During the Summit, which meets Nov. 5 to 11 in Beijing, Shanghai authorities have promised to pay local petitioners in cash daily until APEC finishes—if they don’t go to Beijing to present their grievances.

In a phone interview Shanghai petitioner Gu Guoping told Epoch Times that his older brother, who’s also a petitioner in Shanghai, received a phone call from the local petition office on Oct. 30 that he would be paid 200 yuan (US$33) each day from Nov. 1 to 11 if he doesn’t go to Beijing to petition.

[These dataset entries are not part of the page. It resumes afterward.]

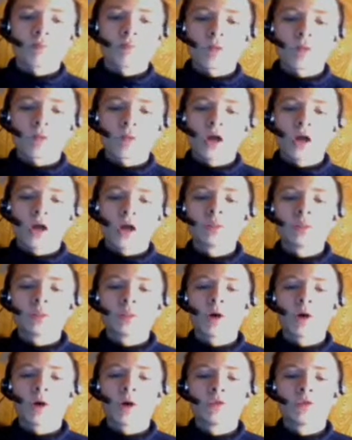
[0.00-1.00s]
All
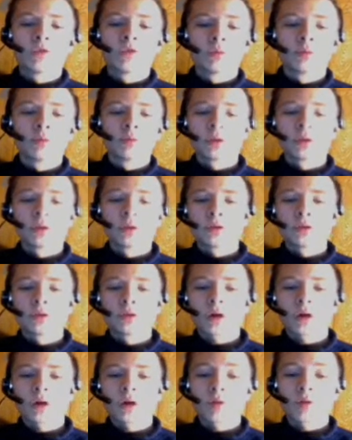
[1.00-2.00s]
spawn rooms are
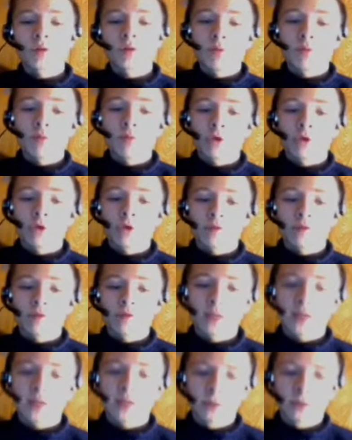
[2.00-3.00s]
going to be more
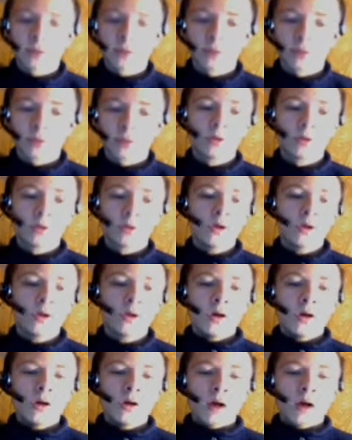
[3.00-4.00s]
defensible.
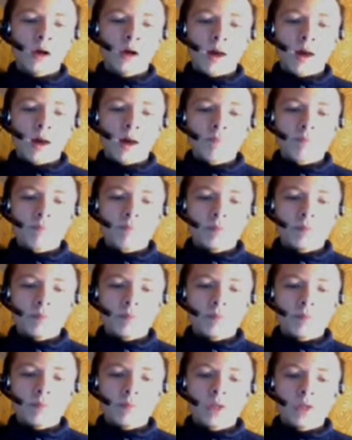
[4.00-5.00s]
Um,
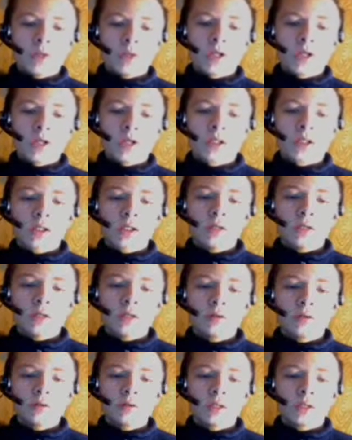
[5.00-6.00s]
adjusted
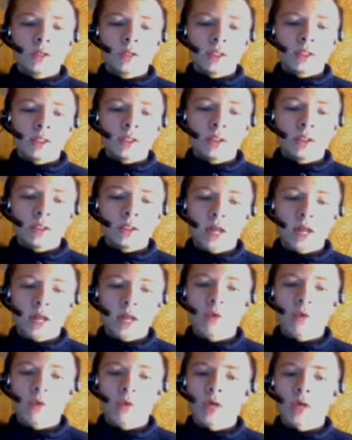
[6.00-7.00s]
the
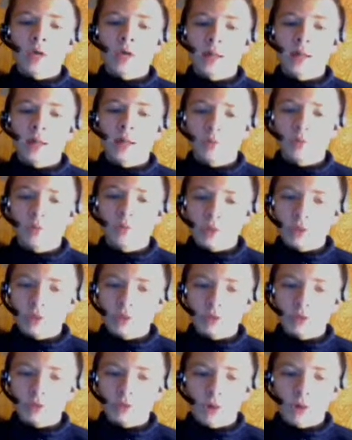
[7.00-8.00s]
tower to help reduce
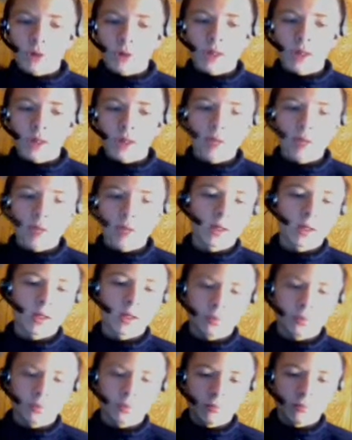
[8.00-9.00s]
spawn camping, and
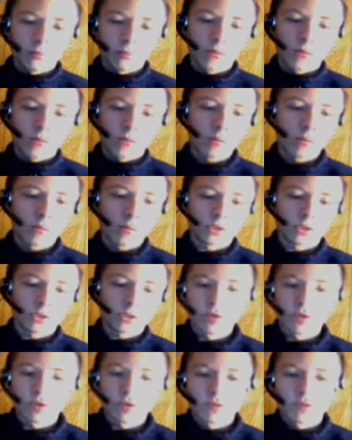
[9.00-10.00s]
I'm just
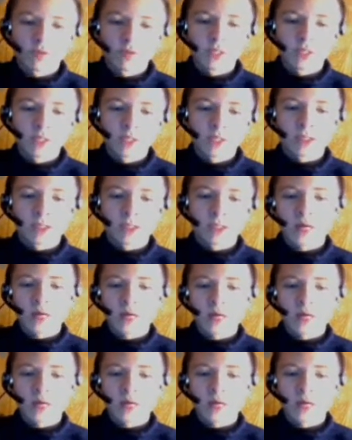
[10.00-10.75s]
reading from the list now.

The 11 days of payments totaling 2200 yuan ($363) for each petitioner is called a “subsidy fee for people in difficulties,” but in fact it’s a fee for “maintaining stability,” Gu said. According to a 2013 Peking University study, the average annual income for a family in 2012 in China was 13,000 yuan, and so this “subsidy” represents more than one-sixth of the average family income.

“Maintaining stability” is the Party jargon used for a wide range of policies, many very harsh, used to suppress protest in China.

Gu indicated that the Petition Office didn’t call him this time, because when officials had tried the same thing prior to the 4th Plenum, he had refused the money and told the media about it. That meeting of the top members of the Chinese Communist Party took place October 20-23 in Beijing.

A large number of Chinese petition central authorities to seek justice for grievances left unresolved due to official corruption.

Those who go this route are regularly mistreated, and large numbers of petitioners have told media about being illegally detained and even brutally beaten in an effort to stop them from petitioning.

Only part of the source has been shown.